First off, there are no longer “decent rentals” for $800 here. Likely most anywhere. You can get a decent 1 bedroom apartment here between $950-$1150, or you can rent a newer home for $1200-$2600. My mortgage is just shy of $800 on my 4 bedroom, 3 bath home in a great area… but with property taxes and fairly basic home owners insurance and PMI, we shell over $1500 each month. For families, an $800 studio isn’t going to cut it, TJ. This budget works under the assumption this isn’t a happy bachelor making ends meet.
Net pay can vary greatly, obviously, based on if the worker contributes at all to a 401K and what their OOP for healthcare is. I work for a giant company with decent benefits and my take home, sans 401K contributions, is still just $3200 a month.

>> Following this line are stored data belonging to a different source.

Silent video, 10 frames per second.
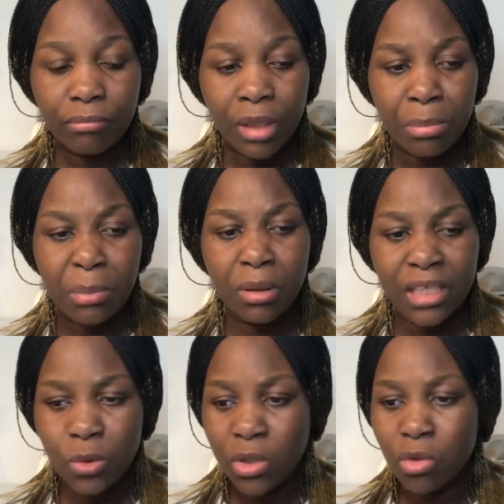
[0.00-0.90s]
People
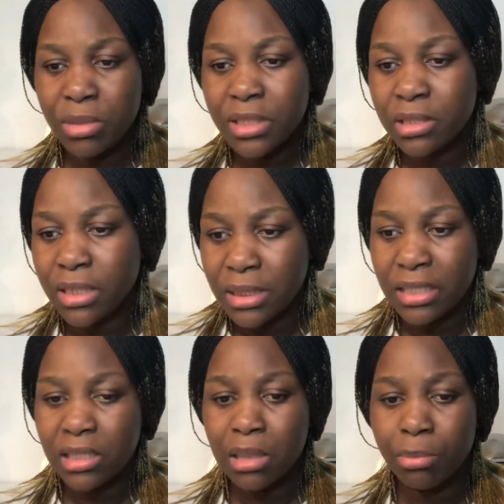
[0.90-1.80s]
that when you meet, there's
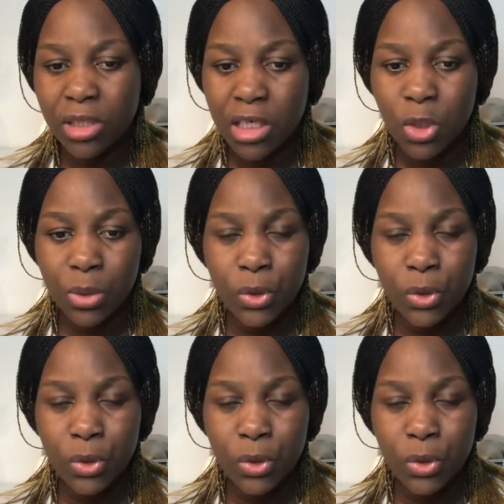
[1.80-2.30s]
nothing important you will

We fully own a 16 year old SUV and have a $500 car payment for a newer vehicle as well, which we also plan to own for several decades if possible.
But $80 for gas and electric wouldn’t have covered my utilities in my apartment in Los Angeles. We easily shell out $250 for the privilege in winter months to keep the house at 65 and up to $450 in Summer months here in the South just to keep the house at a brisk 80. The cost of utilities here is another reason to not head this way.
You also need to add on water and trash services. Trash is a flat rate to everyone and combined with water (we only have 2 adults taking semi-regular showers when our two toddlers permit us the time, lol, and we don’t bother ever using our sprinkler system or watering our lawn at all because we get enough rain to somehow keep it alive just fine) we still have shelled out a static $110 a month for the last decade.
I’m curious when this article was written? Some items are spot on and others carry along 1980’s price tags.